Outside St. Mary's Pro-Cathedral stands a bronze sculpture of the Dublin Martyrs, Mayor Francis Taylor and his grandmother-in-law Mayoress Margaret Ball.
Known as "Murdered Mayors" or officially as "The Dublin Martyrs" Mayoress Margaret Ball (nee Birmingham) and Mayor Francis Taylor.
These two martyrs, a lay woman and a lay man, were among a representative group of martyrs of the 16th and 17th centuries beatified by Pope John Paul II on 22nd September 1992.
Margaret Ball: died in prison in Dublin 1584
Born Margaret Bermingham about 1515 in Skreen, Co Meath, she married Bartholomew Ball, a prosperous merchant in Dublin. Her eldest son, Walter, however, became a Protestant and an opponent of the Catholic faith. Margaret provided 'safe houses' for bishops and priests passing through Dublin and would invite Walter to dine with them, hoping for his reconversion.
Walter was elected Mayor of Dublin. He had his mother arrested and drawn through the streets, on a wooden hurdle, as she could no longer walk, to Dublin Castle. Here she remained imprisoned for the rest of her life.
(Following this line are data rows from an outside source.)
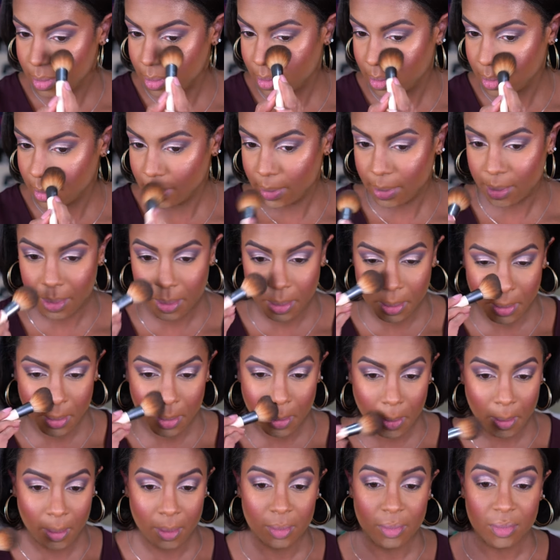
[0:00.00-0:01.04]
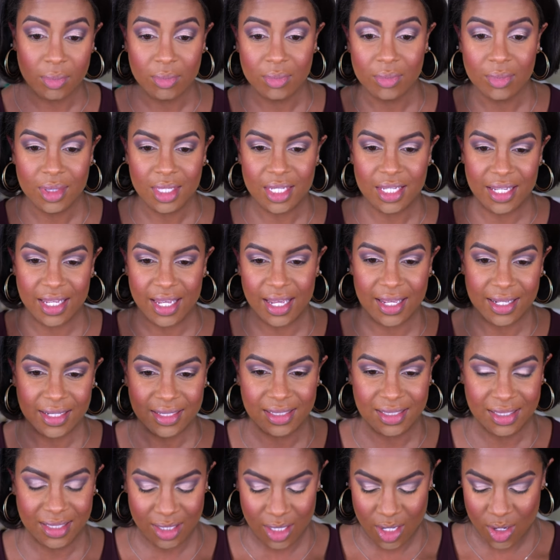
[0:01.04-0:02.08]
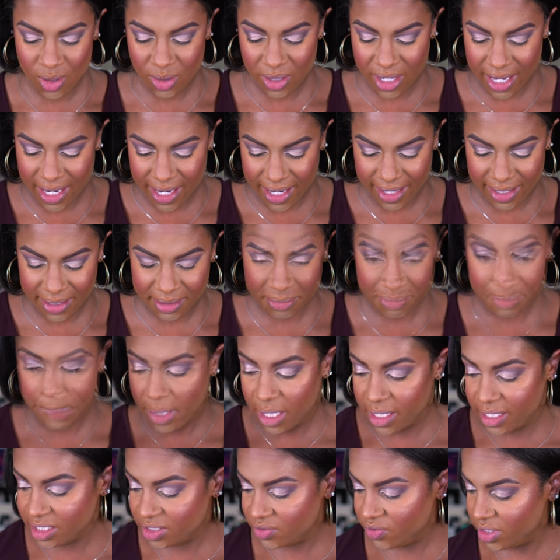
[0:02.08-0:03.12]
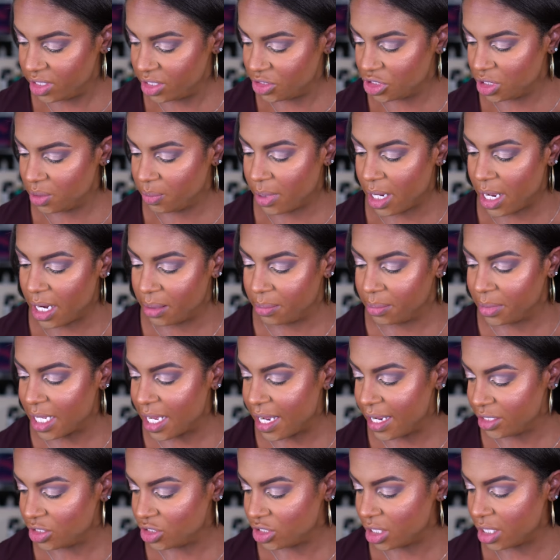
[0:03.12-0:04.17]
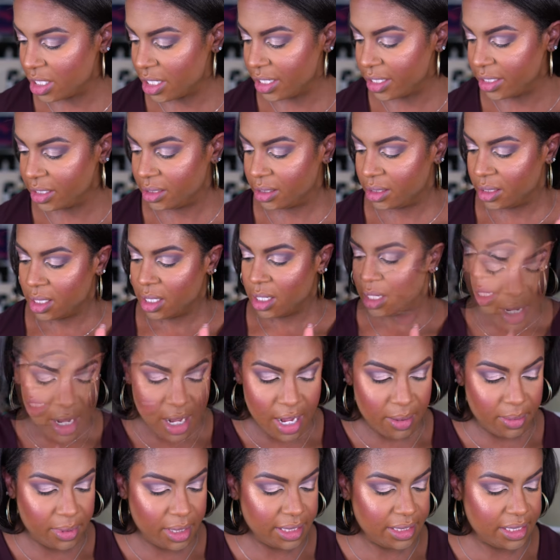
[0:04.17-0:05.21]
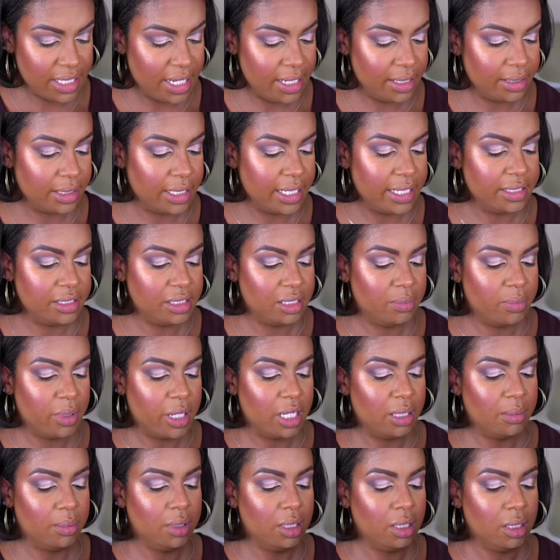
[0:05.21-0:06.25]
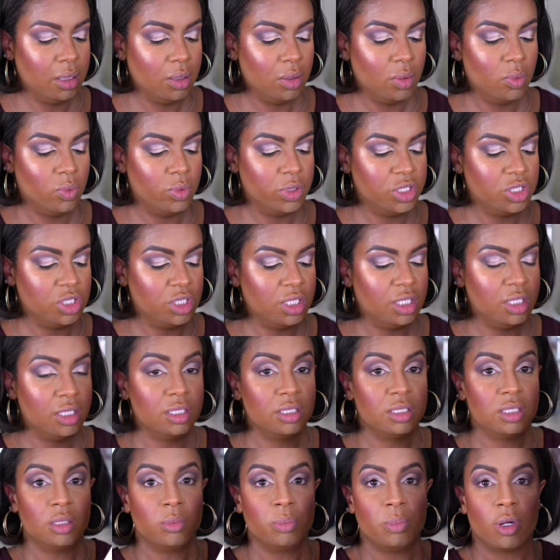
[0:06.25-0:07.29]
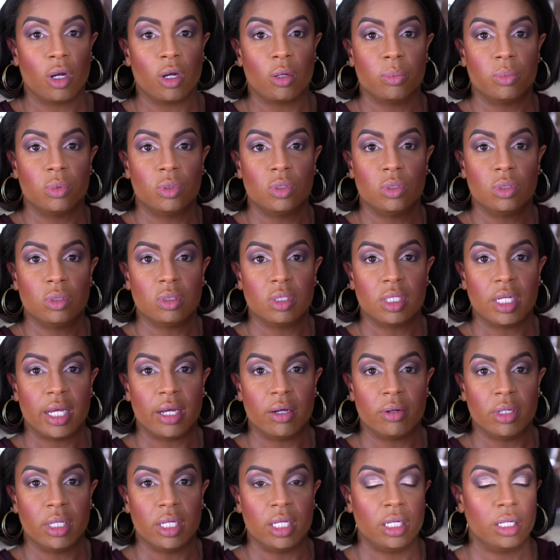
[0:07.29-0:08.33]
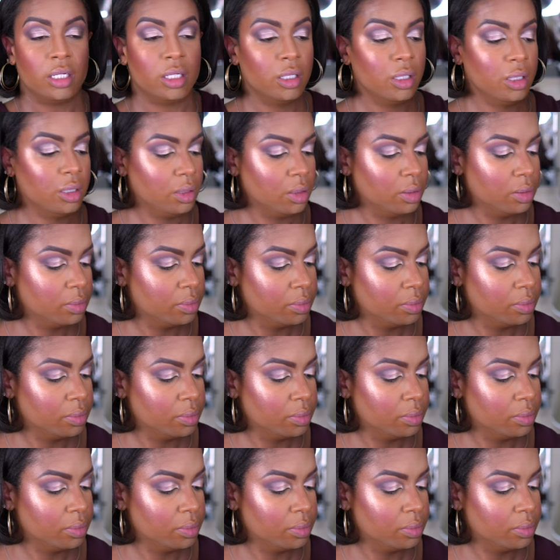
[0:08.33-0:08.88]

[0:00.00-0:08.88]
Mm-mm-mm. Yes, okay, let's finish the bottom lash line. I'm going to take Lazy Baby, which is the purple down here.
If she had renounced her faith she could have returned home, but she refused and died in prison aged 70 in 1584.
Francis Taylor of Swords, layman, Mayor of Dublin: died in prison 1621
Francis Taylor was born into a wealthy Catholic family in Swords about 1550. In 1595 he was elected Lord Mayor of Dublin. A convinced Catholic, he refused to accept the Acts of Supremacy (Monarch is the head of the Church) and Uniformity (The Book of Common Prayer is the only legal form of worship and all must attend services). He was put in prison in 1614 in the reign of James I and remained there until he died seven years later. He is said to be buried in the family grave in St Audeon's Church.